Using ODBC or JDBC to read from a table fails when I attempt to use an ORDER BY clause. In one sample case, I have a fairly small table (just 1946 rows).
select *
from some_table
order by some_field
Result:
java.lang.IllegalArgumentException: requirement failed: Subquery subquery#485, [id=#937] has not finished
at org.apache.spark.sql.hive.thriftserver.HiveThriftServerErrors$.runningQueryError(HiveThriftServerErrors.scala:53)
at org.apache.spark.sql.hive.thriftserver.SparkExecuteStatementOperation.org$apache$spark$sql$hive$thriftserver$SparkExecuteStatementOperation$$execute(SparkExecuteStatementOperation.scala:445)
at org.apache.spark.sql.hive.thriftserver.SparkExecuteStatementOperation$$anon$2$$anon$3.$anonfun$run$2(SparkExecuteStatementOperation.scala:269)
at scala.runtime.java8.JFunction0$mcV$sp.apply(JFunction0$mcV$sp.java:23)
at org.apache.spark.sql.hive.thriftserver.ThriftLocalProperties.withLocalProperties(ThriftLocalProperties.scala:123)
at org.apache.spark.sql.hive.thriftserver.ThriftLocalProperties.withLocalProperties$(ThriftLocalProperties.scala:48)
at org.apache.spark.sql.hive.thriftserver.SparkExecuteStatementOperation.withLocalProperties(SparkExecuteStatementOperation.scala:54)
at org.apache.spark.sql.hive.thriftserver.SparkExecuteStatementOperation$$anon$2$$anon$3.run(SparkExecuteStatementOperation.scala:247)
at org.apache.spark.sql.hive.thriftserver.SparkExecuteStatementOperation$$anon$2$$anon$3.run(SparkExecuteStatementOperation.scala:232)
at java.security.AccessController.doPrivileged(Native Method)
at javax.security.auth.Subject.doAs(Subject.java:422)
at org.apache.hadoop.security.UserGroupInformation.doAs(UserGroupInformation.java:1878)
at org.apache.spark.sql.hive.thriftserver.SparkExecuteStatementOperation$$anon$2.run(SparkExecuteStatementOperation.scala:281)
at java.util.concurrent.Executors$RunnableAdapter.call(Executors.java:511)
at java.util.concurrent.FutureTask.run(FutureTask.java:266)
at java.util.concurrent.ThreadPoolExecutor.runWorker(ThreadPoolExecutor.java:1149)
at java.util.concurrent.ThreadPoolExecutor$Worker.run(ThreadPoolExecutor.java:624)

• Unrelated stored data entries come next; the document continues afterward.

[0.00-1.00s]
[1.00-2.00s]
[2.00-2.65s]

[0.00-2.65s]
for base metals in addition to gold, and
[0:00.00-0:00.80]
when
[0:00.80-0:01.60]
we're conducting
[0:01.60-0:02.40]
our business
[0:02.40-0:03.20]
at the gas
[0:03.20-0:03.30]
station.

at java.lang.Thread.run(Thread.java:750)
at scala.Predef$.require(Predef.scala:281)
at org.apache.spark.sql.execution.ScalarSubquery.eval(subquery.scala:100)

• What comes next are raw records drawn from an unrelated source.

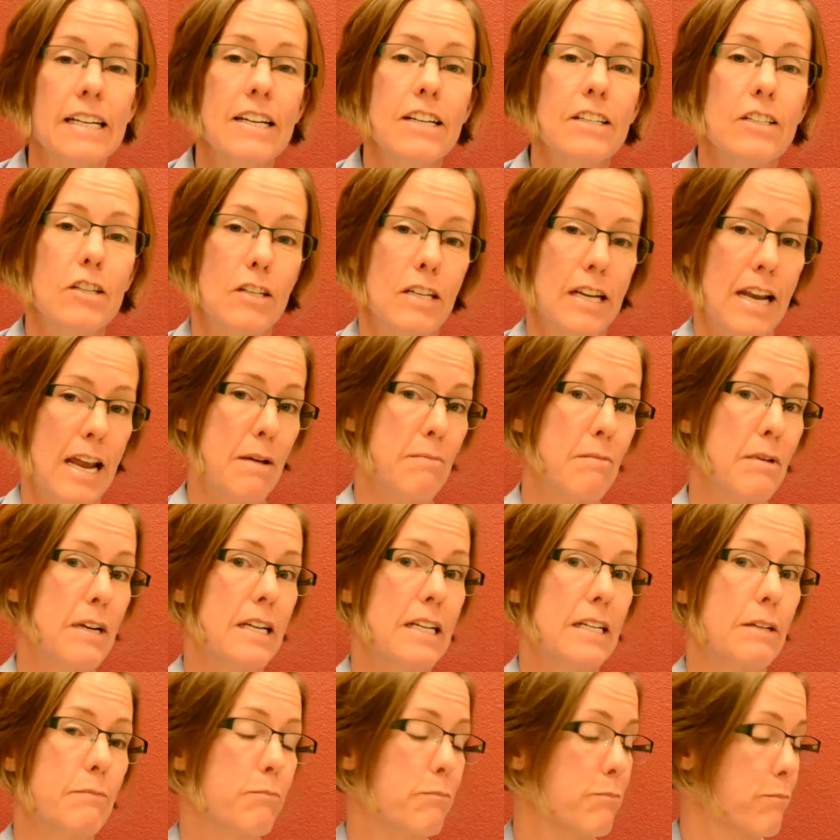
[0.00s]
So today I'm going
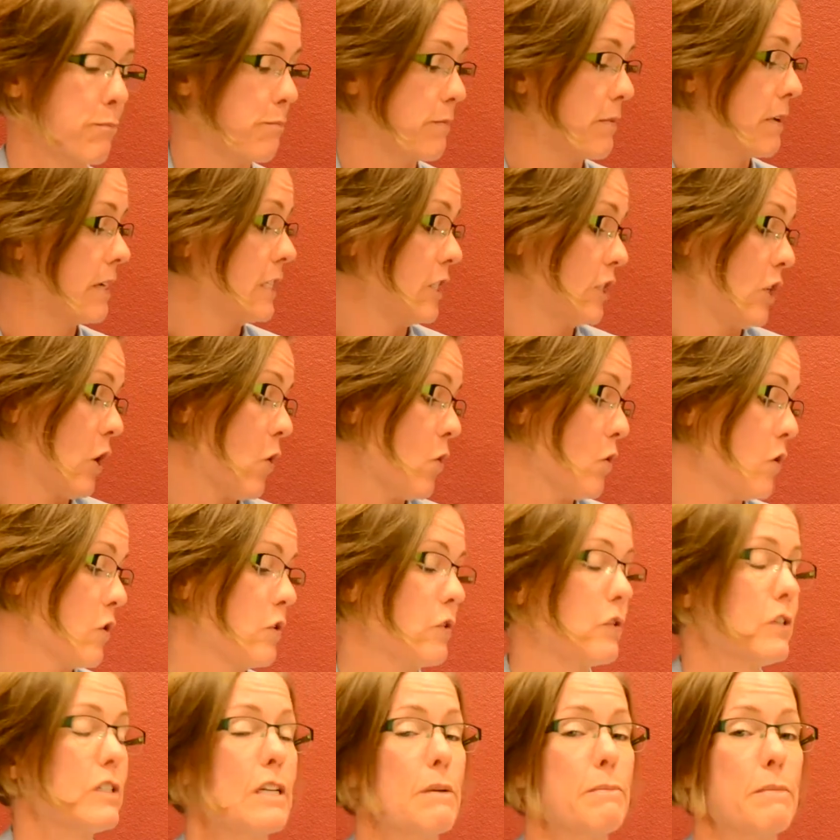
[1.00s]
to show
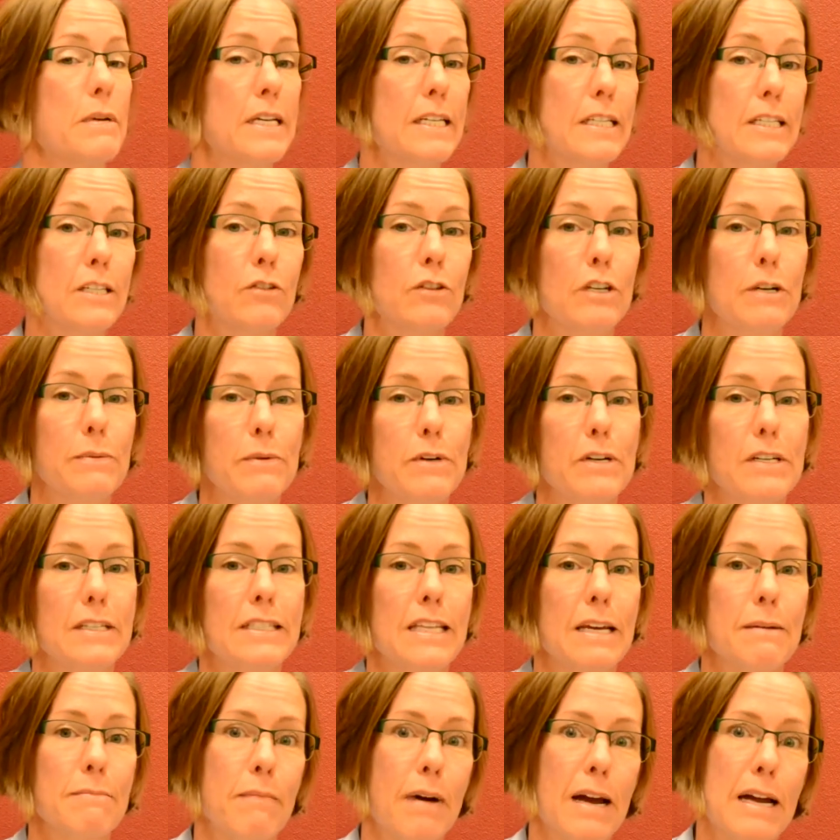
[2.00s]
you some history books
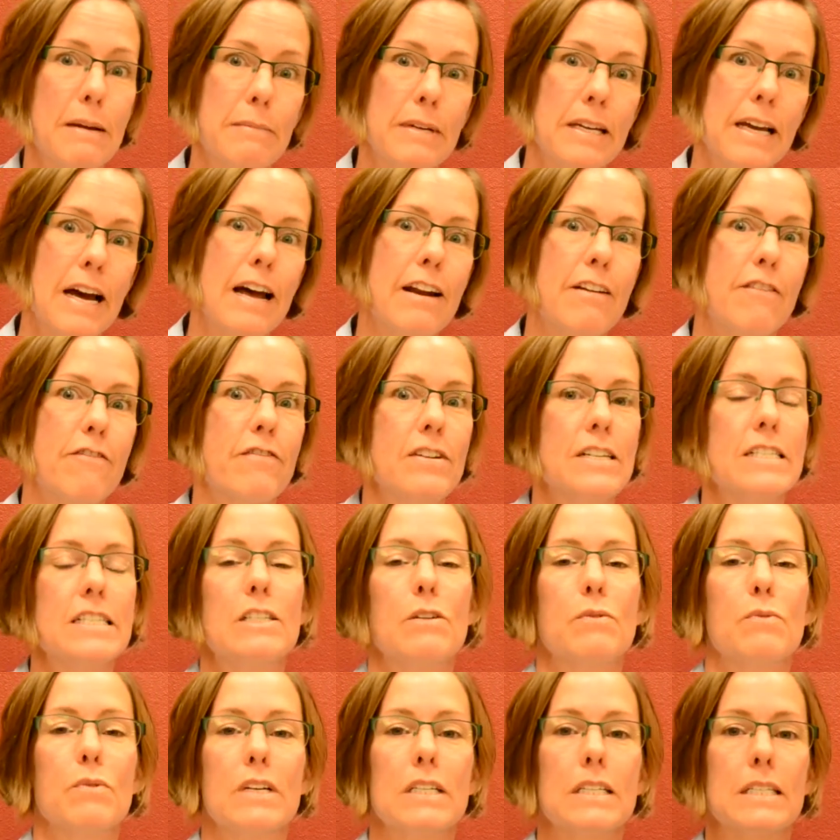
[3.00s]
that might be kind of fun
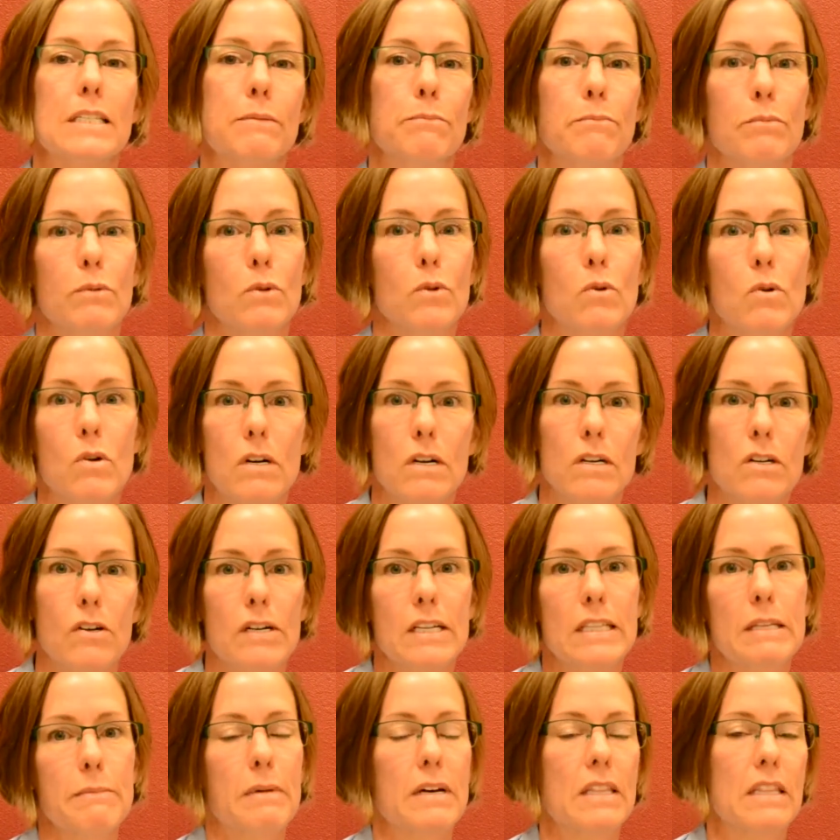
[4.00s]
to explore
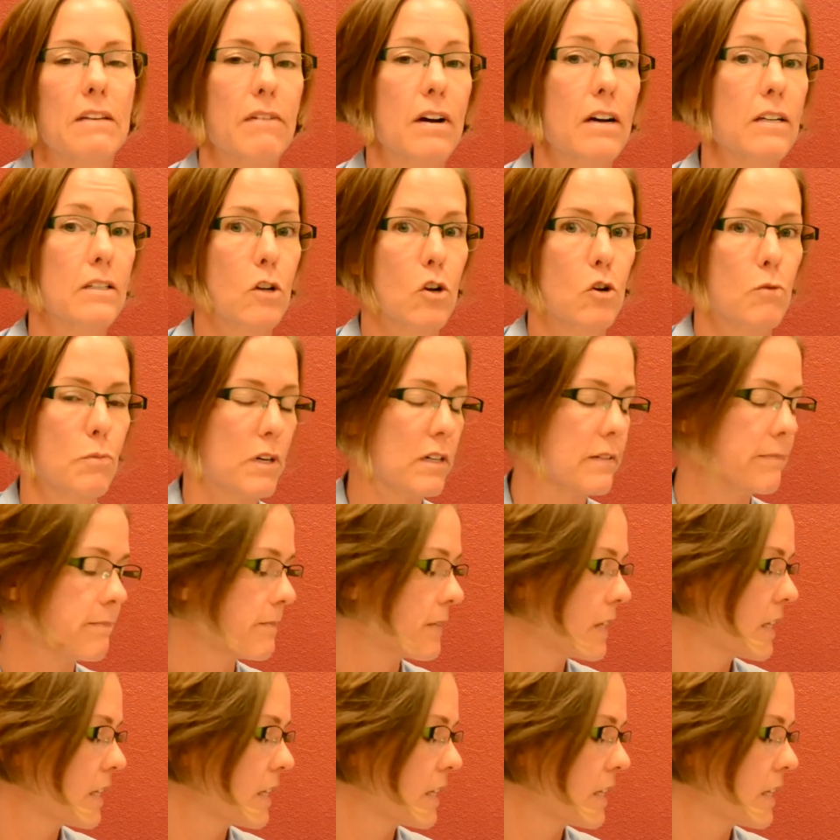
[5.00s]
during the month of October.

at org.apache.spark.sql.catalyst.expressions.Alias.eval(namedExpressions.scala:160)
This seems pretty weird to me—I can't run a simple ORDER BY clause?
I've tried this with the ODBC driver and JDBC (2.6.32). With JDBC, I tried all three modes for UseNativeQuery (0, 1, 2) just to exhaust all the options. I do not have any query timeout specified, though specifying a large timeout value made no difference.
The immediate impression is that there's something wrong with the JDBC driver, though of course if I'm missing something obvious, that would be all the simpler—it seems a surprising bug to find. If this really is a bug, where would I go to report it?